Self-care is the way to practice this process-oriented mindset. By waking up each day and asking, “how can I just take care of myself in the best way today?”, we will shift that focus to what will drive us forward.
Use external measurements of progress sparingly and only as tools
If you’re heavily relying on scales, calorie counting, step counting, and any other external measures of progress, you are probably completely missing out on the ultimate measure: your own body. These tools are formulated using big broad numbers and hypotheticals at best, and don’t take your individuality into account.
While they can be useful as a starting point, they divorce us from our body intuition. We may begin to ignore our body’s signals like hunger, fatigue, soreness, etc.
Make yourself a priority
Many new moms are under the mistaken impression that taking time for themselves makes them selfish, takes away from their babies and families, and isn’t absolutely necessary.
As caregivers of very young children who rely heavily on us, it is actually more important than ever to prioritize ourselves so that we can have the energy to be those providers for them.
It doesn’t mean that you need to take hours and hours to exercise, meal prep, and socialize. It only means that you meet your own needs in the same way that you meet the needs of your children, doing the best you can.
You deserve to feel good, and your children deserve to have a mother who feels good.
Everyone is happier when YOU are happy, so take the time to meet your needs and fulfill your desires.
Practice sliding scale self-care
Learning to prioritize yourself is not easy! We think that to make ourselves a priority we need to find hours when in fact all we need is small gestures.
Choose a nutrition, activity, and enjoyment/stress relief goals. Make them ACHIEVABLE for your current situation. The point is not to make a huge difference in your fitness or health, but only to get you into the habit of putting yourself on the priority list and build your confidence that you CAN do this.
Once life gets a little less crazy, you can scale those goals up to the next level and make a bigger impact.
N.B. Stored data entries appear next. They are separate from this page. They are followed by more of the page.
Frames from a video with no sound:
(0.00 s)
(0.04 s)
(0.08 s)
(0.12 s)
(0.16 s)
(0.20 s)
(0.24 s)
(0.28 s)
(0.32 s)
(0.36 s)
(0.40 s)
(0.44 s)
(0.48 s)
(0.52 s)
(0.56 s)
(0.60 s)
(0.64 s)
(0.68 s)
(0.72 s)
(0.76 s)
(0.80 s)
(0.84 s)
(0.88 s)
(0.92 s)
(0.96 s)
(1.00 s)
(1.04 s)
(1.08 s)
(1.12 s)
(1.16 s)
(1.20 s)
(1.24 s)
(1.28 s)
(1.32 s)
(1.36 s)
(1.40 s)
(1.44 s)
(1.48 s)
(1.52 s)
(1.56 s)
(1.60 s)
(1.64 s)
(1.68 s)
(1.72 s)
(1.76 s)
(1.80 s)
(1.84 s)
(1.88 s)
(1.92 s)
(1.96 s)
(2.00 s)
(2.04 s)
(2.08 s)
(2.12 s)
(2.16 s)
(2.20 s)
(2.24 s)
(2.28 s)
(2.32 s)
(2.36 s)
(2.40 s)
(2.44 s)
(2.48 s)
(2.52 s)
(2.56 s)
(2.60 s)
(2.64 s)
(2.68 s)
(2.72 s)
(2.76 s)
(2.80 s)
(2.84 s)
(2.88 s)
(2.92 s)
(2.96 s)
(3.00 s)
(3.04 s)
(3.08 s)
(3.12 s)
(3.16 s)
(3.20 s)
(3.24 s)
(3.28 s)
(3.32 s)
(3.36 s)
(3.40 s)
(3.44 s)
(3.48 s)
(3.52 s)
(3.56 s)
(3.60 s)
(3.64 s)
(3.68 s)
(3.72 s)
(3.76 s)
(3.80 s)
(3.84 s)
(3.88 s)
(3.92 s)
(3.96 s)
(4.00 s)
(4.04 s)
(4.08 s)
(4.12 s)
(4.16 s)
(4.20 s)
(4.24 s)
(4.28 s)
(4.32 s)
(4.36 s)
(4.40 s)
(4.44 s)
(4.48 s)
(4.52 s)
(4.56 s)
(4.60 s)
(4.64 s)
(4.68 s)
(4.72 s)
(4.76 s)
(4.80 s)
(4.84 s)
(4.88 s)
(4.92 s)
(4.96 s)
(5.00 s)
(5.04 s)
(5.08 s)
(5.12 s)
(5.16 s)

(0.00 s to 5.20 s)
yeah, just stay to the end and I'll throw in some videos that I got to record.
This may be my longest article since I began writing while pregnant with my son back in 2013! Since then I’ve been able to personally coach hundreds of women, not to mention interact with thousands on the website in and our Facebook communities.
In so many ways, you have all made me a better coach, and so this article is my way of consolidating those experiences and giving back to this community of expecting and new mothers.
As always, I’m here for help and support if and when you need it. The early years of motherhood can be lonely, and we all need to lift each other up!